● **Exercise prompt**: Nothing outside the range below should be printed. Output exactly the lines from the line with "[00:00:04.00 to 00:00:05.00]" to the line with "[00:00:00.00 to 00:00:10.65]", both included.

*** Data under study Section Begins ***

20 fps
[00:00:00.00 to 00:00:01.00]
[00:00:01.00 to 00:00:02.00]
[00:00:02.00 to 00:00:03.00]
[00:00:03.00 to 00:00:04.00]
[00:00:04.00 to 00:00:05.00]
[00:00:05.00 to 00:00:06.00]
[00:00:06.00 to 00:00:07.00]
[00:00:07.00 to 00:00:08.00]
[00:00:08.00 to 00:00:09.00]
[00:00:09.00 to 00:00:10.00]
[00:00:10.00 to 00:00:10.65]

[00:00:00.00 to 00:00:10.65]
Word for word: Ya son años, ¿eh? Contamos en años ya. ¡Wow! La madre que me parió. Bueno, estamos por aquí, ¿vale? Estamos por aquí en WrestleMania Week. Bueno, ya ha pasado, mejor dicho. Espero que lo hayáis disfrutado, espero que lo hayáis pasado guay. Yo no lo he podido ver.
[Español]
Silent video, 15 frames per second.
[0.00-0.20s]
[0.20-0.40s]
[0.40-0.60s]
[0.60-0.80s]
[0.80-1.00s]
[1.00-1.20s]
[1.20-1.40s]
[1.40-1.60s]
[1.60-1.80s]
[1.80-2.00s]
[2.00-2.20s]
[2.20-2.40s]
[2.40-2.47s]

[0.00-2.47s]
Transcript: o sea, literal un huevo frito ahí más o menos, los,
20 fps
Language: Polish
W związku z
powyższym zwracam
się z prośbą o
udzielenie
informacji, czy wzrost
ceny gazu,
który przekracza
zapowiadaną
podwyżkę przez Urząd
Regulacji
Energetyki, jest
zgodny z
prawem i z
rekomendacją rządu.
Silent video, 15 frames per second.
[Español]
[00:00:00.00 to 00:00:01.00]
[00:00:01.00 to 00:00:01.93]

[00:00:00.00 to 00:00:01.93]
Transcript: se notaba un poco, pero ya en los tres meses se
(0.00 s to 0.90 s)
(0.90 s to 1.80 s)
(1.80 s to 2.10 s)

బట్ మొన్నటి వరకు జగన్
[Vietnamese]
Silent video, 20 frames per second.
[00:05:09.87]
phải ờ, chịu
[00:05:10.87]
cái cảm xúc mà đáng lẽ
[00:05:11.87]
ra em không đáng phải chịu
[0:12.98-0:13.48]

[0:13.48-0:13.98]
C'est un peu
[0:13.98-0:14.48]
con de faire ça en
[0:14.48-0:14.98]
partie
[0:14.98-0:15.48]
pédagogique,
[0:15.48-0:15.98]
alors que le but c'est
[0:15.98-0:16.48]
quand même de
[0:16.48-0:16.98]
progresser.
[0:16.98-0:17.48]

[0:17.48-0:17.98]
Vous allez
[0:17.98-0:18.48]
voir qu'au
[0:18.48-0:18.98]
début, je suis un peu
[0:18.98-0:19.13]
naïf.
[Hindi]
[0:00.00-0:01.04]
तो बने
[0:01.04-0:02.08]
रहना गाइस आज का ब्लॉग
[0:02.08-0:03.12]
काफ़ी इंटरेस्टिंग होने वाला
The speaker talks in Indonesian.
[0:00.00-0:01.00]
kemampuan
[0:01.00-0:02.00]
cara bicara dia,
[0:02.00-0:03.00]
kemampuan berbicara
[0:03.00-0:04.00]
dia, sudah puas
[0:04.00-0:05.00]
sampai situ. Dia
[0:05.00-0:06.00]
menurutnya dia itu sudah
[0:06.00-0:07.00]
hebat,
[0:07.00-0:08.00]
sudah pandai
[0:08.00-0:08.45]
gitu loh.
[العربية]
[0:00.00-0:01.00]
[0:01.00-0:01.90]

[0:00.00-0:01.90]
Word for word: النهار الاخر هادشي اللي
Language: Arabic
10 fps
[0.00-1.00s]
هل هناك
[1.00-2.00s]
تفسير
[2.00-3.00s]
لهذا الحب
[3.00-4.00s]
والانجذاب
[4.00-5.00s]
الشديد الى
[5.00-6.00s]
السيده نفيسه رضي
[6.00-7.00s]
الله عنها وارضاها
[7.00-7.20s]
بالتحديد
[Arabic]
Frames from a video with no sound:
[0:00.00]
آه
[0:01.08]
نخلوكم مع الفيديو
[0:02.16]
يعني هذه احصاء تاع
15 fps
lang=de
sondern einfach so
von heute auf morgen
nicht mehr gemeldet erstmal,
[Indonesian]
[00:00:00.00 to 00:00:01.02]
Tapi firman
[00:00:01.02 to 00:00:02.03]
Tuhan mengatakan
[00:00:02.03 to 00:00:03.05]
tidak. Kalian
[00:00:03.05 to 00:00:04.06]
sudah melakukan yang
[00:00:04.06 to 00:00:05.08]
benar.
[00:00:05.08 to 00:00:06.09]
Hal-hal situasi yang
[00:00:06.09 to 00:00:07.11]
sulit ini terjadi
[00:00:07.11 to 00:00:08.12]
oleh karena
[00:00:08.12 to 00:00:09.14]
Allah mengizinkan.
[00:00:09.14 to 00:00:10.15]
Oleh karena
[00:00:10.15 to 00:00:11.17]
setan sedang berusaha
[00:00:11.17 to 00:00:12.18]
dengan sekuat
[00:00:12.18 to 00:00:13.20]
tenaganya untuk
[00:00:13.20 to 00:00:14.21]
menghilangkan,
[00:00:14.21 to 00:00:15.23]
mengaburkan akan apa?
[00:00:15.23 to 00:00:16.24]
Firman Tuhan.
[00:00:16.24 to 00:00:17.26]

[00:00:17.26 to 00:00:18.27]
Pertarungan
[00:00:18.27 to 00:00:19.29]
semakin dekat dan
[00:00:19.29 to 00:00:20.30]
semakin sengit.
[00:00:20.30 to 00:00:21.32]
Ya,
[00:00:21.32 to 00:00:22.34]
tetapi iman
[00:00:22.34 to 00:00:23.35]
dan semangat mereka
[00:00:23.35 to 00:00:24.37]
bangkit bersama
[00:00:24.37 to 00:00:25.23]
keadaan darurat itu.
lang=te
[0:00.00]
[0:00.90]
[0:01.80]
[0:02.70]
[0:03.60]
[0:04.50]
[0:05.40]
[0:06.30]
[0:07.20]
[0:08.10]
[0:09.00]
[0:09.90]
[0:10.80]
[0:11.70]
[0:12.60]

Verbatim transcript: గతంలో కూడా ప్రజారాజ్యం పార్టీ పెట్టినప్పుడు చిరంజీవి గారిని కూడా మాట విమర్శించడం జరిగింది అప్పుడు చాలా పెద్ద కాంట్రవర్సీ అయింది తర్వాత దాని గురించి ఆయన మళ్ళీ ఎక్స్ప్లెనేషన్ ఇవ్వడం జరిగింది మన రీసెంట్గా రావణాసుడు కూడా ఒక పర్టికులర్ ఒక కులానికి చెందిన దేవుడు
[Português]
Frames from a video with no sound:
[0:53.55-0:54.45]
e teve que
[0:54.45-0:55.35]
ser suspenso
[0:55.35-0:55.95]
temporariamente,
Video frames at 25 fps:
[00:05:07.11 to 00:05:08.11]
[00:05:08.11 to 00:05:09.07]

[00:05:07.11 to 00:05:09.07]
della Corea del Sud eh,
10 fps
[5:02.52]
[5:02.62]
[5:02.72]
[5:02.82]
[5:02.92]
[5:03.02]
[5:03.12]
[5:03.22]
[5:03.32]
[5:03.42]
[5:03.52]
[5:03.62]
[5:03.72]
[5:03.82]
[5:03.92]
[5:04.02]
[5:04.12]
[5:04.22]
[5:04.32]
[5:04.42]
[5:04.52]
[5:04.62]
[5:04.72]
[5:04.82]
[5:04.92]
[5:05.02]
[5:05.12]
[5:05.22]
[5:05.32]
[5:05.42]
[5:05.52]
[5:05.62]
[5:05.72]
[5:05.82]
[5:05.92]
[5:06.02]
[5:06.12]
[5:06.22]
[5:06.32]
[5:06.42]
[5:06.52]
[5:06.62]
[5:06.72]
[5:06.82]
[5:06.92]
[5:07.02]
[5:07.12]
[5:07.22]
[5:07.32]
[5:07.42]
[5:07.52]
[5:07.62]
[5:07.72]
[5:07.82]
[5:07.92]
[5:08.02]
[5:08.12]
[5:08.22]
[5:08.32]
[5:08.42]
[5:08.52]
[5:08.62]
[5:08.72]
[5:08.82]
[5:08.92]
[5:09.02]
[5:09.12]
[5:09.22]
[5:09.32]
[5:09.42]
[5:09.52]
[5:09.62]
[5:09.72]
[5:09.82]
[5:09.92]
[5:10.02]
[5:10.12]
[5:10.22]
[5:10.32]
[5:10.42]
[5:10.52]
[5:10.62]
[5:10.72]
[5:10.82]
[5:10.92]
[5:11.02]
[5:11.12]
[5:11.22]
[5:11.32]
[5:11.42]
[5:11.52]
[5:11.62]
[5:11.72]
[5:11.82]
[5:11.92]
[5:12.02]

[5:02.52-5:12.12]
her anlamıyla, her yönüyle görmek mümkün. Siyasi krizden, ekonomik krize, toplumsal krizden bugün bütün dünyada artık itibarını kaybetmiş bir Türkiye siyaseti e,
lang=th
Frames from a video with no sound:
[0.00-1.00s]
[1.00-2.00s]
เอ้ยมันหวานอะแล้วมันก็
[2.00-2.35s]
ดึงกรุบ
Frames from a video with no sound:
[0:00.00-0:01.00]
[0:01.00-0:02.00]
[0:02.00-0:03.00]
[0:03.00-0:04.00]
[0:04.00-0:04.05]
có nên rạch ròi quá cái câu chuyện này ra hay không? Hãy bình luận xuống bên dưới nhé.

*** Data under study Section Ends ***

● **Finished task**:
[00:00:04.00 to 00:00:05.00]
[00:00:05.00 to 00:00:06.00]
[00:00:06.00 to 00:00:07.00]
[00:00:07.00 to 00:00:08.00]
[00:00:08.00 to 00:00:09.00]
[00:00:09.00 to 00:00:10.00]
[00:00:10.00 to 00:00:10.65]

[00:00:00.00 to 00:00:10.65]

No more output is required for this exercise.